Exposure to the Full Stack

When I say exposure, I really mean just exposure. I haven’t worked on the full stack at all. But I’m beginning to see the entire stack, and hopefully, by the end of this placement, I’ll have an understanding of how all these things talk to each other.

Miscellaneous Thoughts

Dev environments are complicated

I learned about the different types of environments that exist in the company I work for. I had no idea just how many environments for testing and demoing there could be, as well as why the config could be so confusing between the two.

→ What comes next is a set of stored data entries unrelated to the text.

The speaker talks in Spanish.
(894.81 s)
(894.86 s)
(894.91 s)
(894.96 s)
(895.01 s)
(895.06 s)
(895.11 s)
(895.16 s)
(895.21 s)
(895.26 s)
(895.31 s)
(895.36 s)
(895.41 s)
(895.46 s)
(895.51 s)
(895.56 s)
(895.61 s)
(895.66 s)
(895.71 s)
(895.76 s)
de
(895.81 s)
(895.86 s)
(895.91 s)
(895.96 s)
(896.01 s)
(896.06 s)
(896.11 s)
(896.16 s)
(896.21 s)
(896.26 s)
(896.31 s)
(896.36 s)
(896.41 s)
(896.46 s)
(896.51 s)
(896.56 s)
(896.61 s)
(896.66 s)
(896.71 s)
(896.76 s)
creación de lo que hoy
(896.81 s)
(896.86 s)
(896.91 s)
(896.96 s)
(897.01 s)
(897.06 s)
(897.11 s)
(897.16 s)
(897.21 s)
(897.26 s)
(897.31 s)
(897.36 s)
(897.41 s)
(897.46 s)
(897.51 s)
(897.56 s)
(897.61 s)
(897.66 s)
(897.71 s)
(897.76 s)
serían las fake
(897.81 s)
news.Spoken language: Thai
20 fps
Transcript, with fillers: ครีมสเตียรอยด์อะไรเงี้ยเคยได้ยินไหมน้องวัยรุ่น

Enterprise applications are complicated

I get why it takes days to solve a bug now (granted, all the bugs I’ve been given would probably be solvable by a competent dev in less than a day). Codebases can get pretty big. It’s one thing to hear about giant codebases, and it’s another to spend days pouring over it. I think the biggest moment of clarity for me that drove this home was when I was feeling anxious about being able to solve the first ticket I had been given, thinking of pulling an all-nighter to catch up, and then realizing that I could pull multiple all-nighters and probably still not understand the entire codebase. That had previously been my ultimate fallback in school, and to realize that was not an option really shifted my perspective.

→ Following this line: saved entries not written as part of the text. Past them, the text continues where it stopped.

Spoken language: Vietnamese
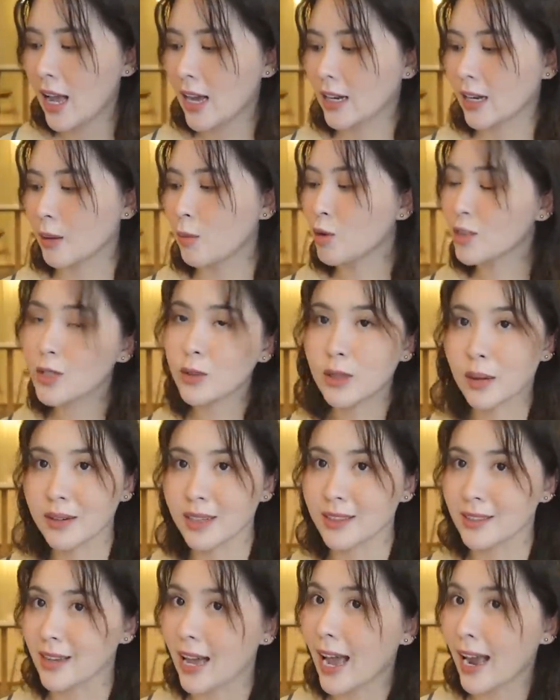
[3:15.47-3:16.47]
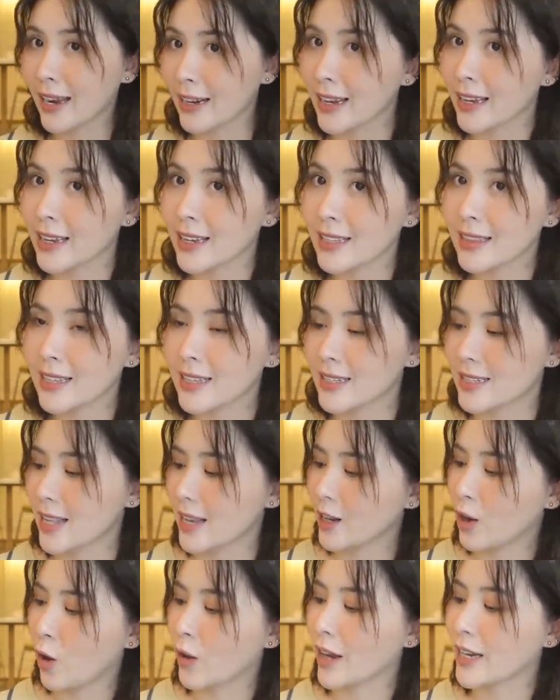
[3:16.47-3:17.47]
cái bộ sưu tập lần thứ hai này ý, thì
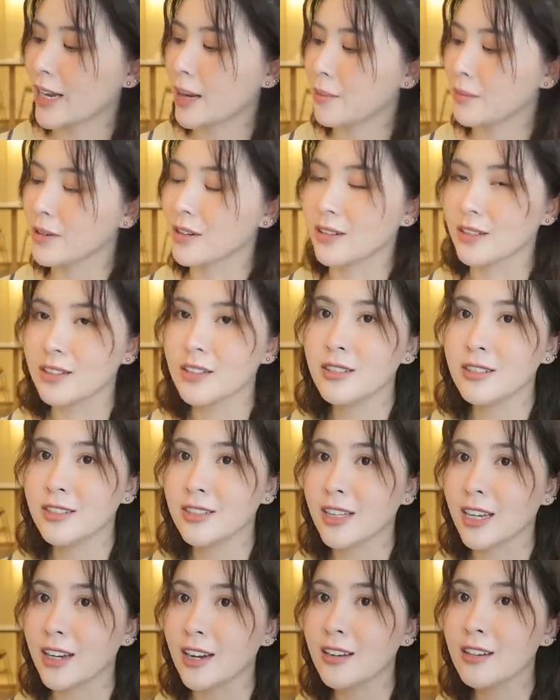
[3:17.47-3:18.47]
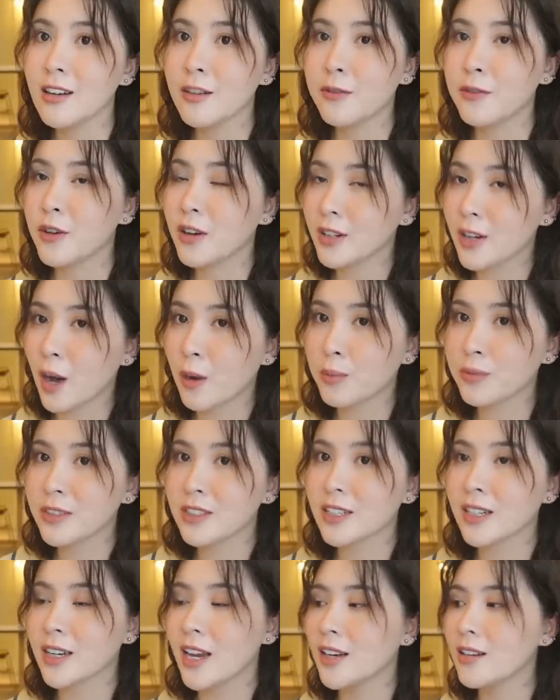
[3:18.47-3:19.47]
sẽ có cái cảm hứng từ những cái đất nước phương đông
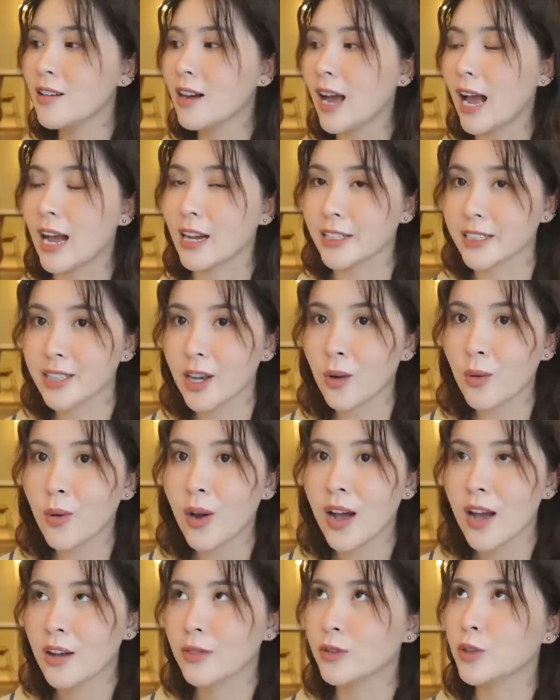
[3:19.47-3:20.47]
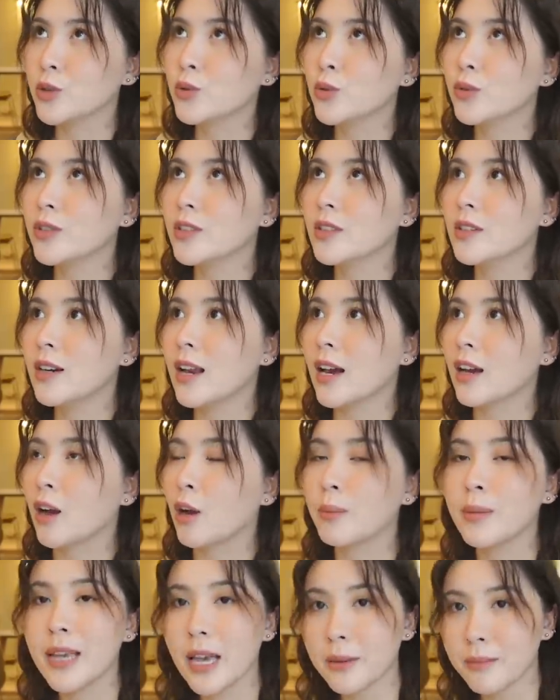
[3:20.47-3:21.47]
những cái đất nước Á Châu ví dụ như là
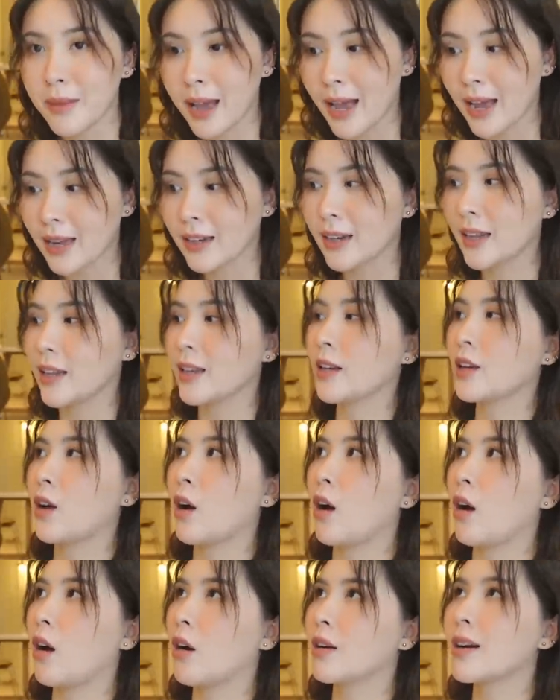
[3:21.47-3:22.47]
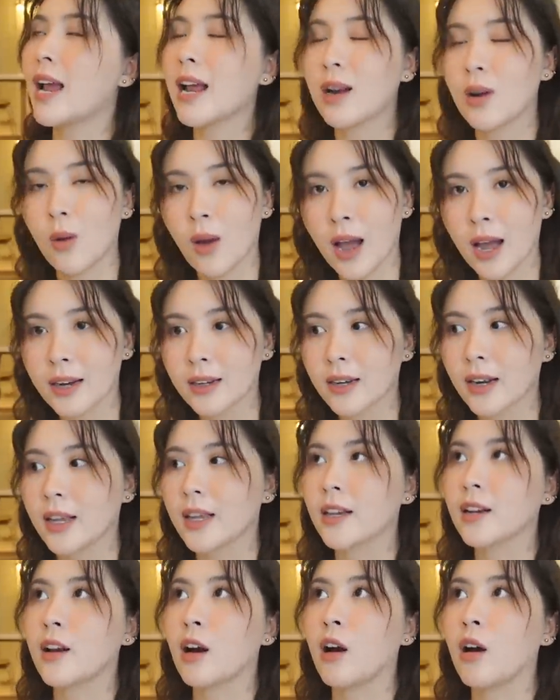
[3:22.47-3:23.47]
có Myanmar này có Đài Loan
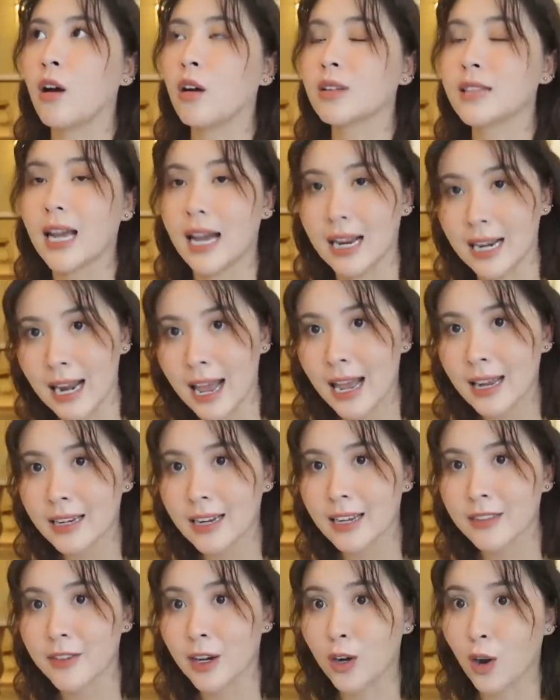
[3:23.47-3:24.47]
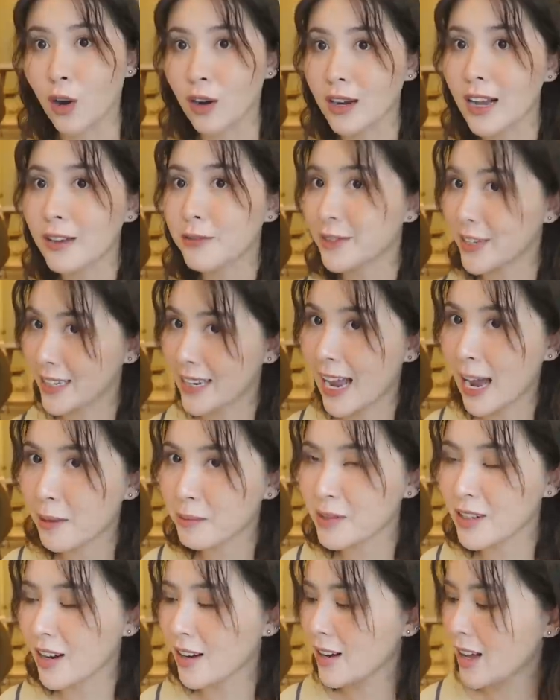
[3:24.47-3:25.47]
này có Thái Lan này và có cả Việt
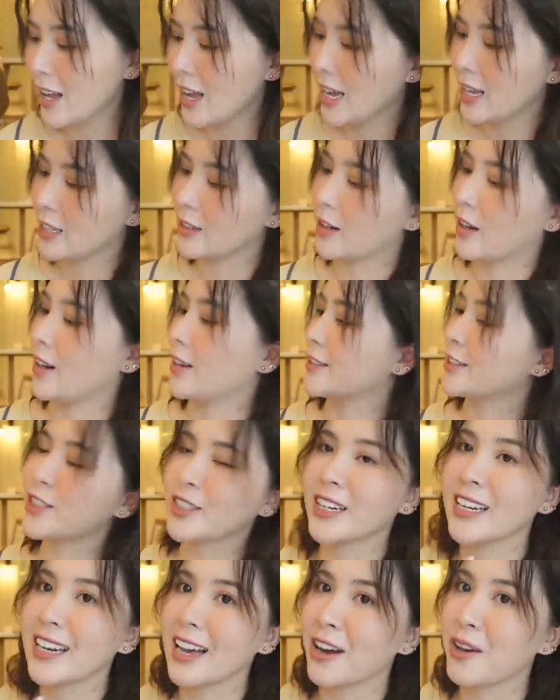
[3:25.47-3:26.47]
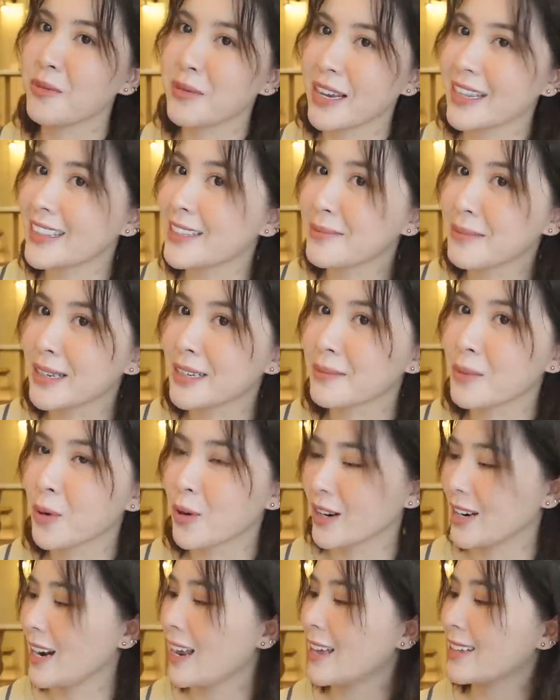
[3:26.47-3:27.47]
Nam nữa à, cho nên là hôm nay thì mình
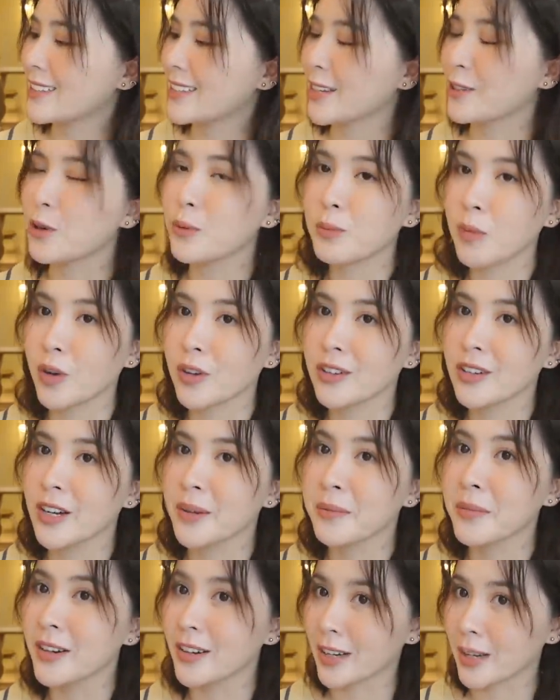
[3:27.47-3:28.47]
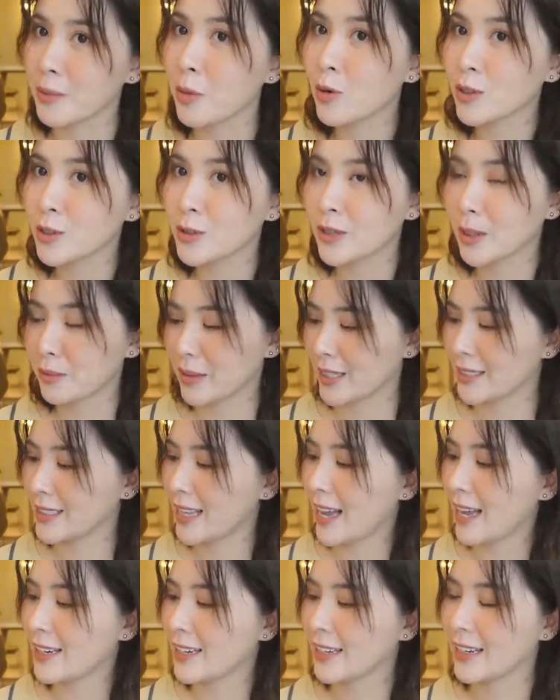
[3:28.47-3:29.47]
muốn là sẽ cùng mọi người mở cái bộ sưu tập này
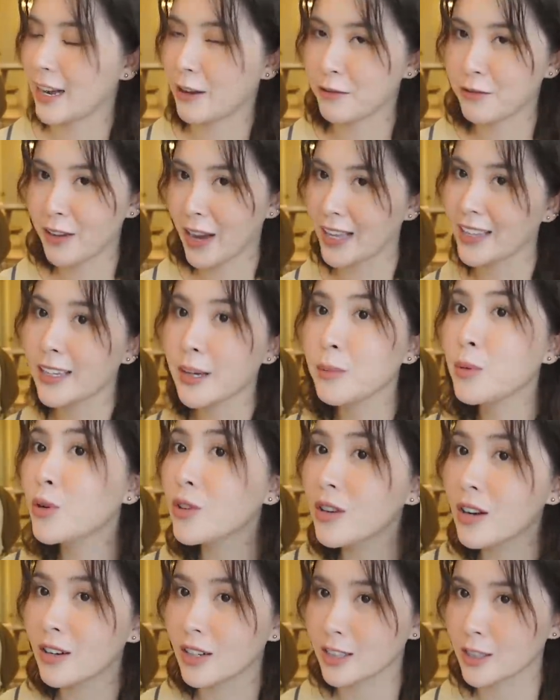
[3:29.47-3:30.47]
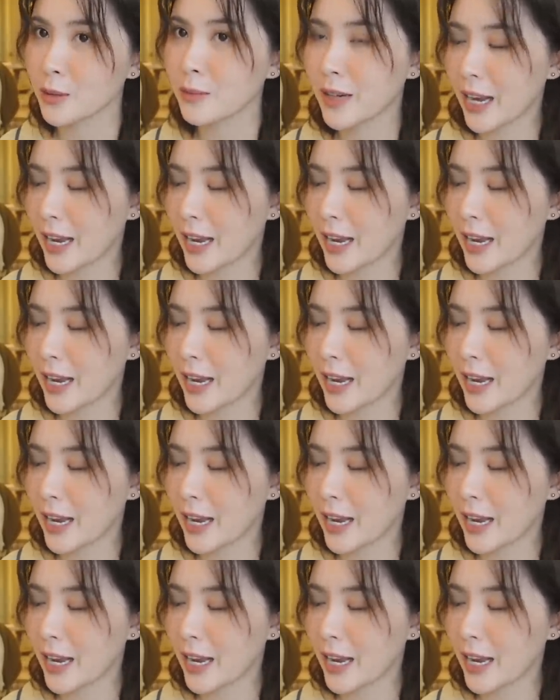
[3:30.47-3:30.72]
ra để khám phá những cái mùi hương ở trong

And even in small applications, the microservice architecture (not sure if I’m using that term right) means there’s so many moving parts that it’s hard to really understand the whole system, let alone test and debug.

Software is living and evolving

Software is usually seen as a product that you ship, but working in a Software-as-as-Service (SaaS) company for the first time, I’m getting to see just how software can be iteratively worked on and actively maintained (agile!). Relatedly, I learned that incident management is a thing. It’s mostly been exciting for me so far, because every time an incident occurs it’s like I’m watching a movie unfold. Of course, I imagine I’ll quickly feel different once I actually get more involved in work and potentially get involved in an incident!

Tooling is complicated

So many damn dependencies and mini hurdles you have to get over to get your developer environment setup. My first two weeks were eaten up by this, along with orientation. And to be completely honest, half the stuff I did, I didn’t fully understand why I was doing them in the first place.

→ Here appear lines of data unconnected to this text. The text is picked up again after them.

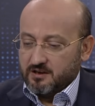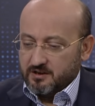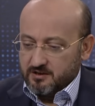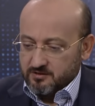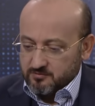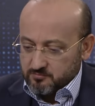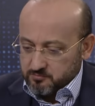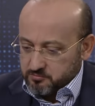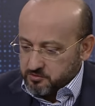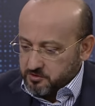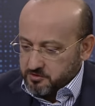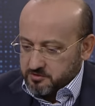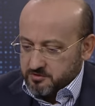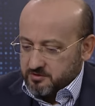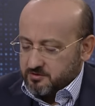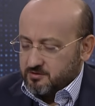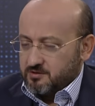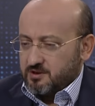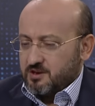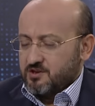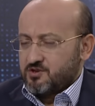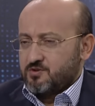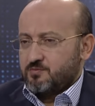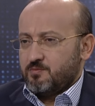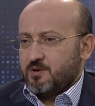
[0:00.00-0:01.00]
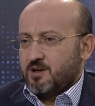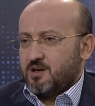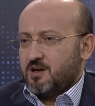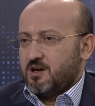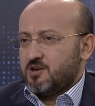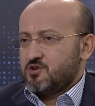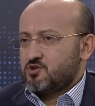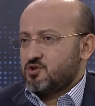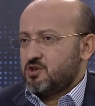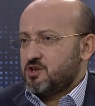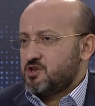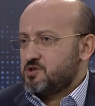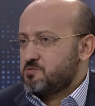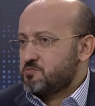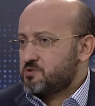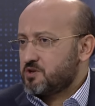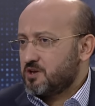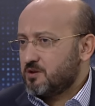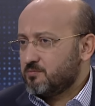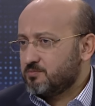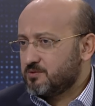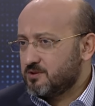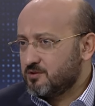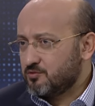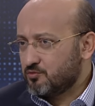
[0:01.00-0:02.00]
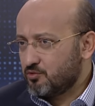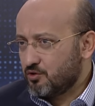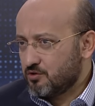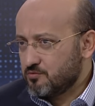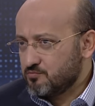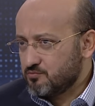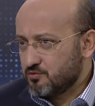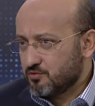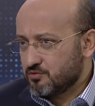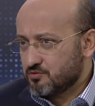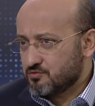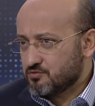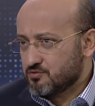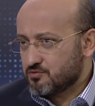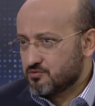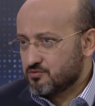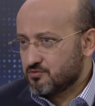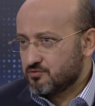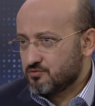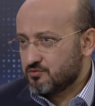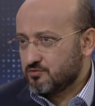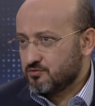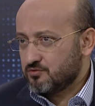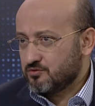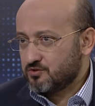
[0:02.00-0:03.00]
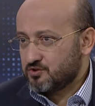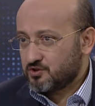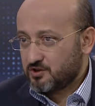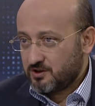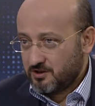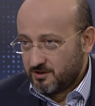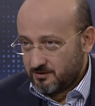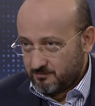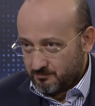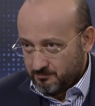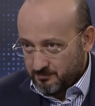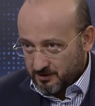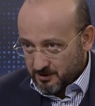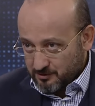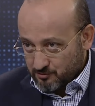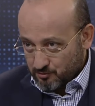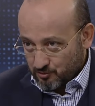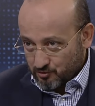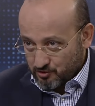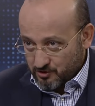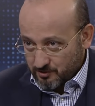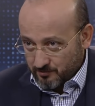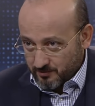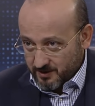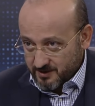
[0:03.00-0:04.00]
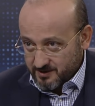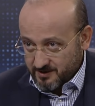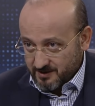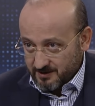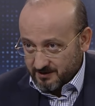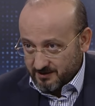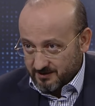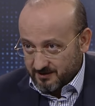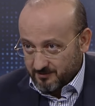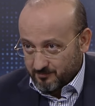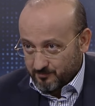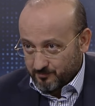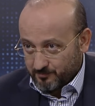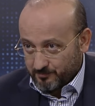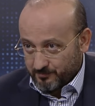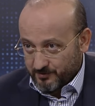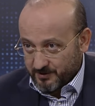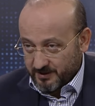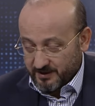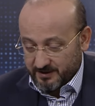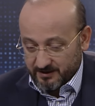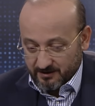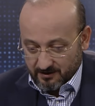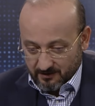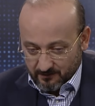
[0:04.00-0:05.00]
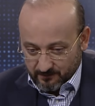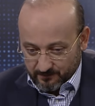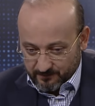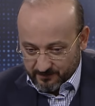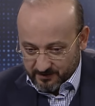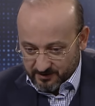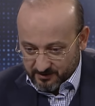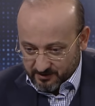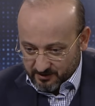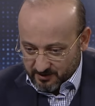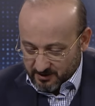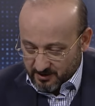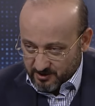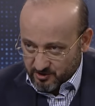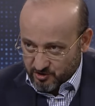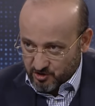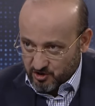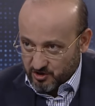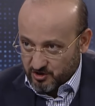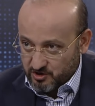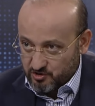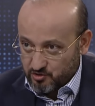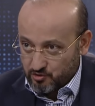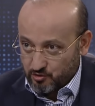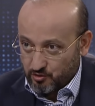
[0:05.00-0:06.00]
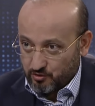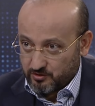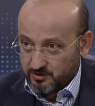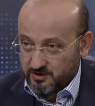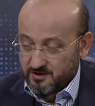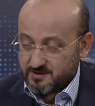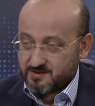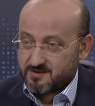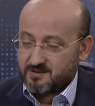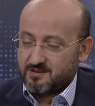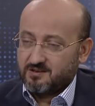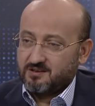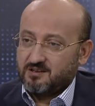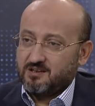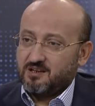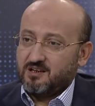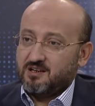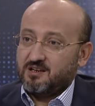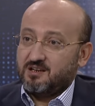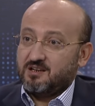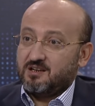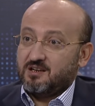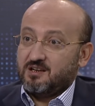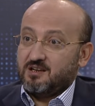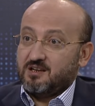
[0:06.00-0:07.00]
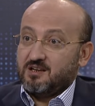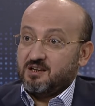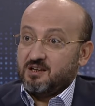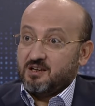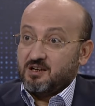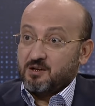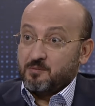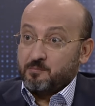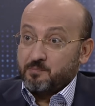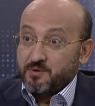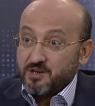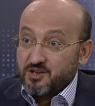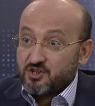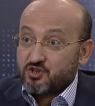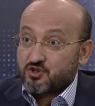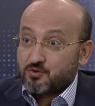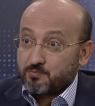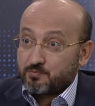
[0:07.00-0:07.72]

e, rejime karşı da hiçbir şey yaptığını görmüyoruz. İşte biraz önce bahsettim. Evet. Yani Afrin'den Aksine çıkış Türkiye noktasında 30 bin bir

What I’d like to learn this next month

  • Fundamental Web Concepts via MDN - this is mainly to improve my ability to work on the front end.
  • Touch the Backend - would be nice to work on C# eventually.

Also, I do have a bit of a confession to make. I don’t think I realized for the first 2 or 3 weeks that what our team does is basically within the realm of full stack web development. Yeah, kinda slow on the uptake, right? But then again, until about a little over a month ago, I didn’t even really realize authentication was a software developer’s job. Or that it even was “software” that needed working on to begin with.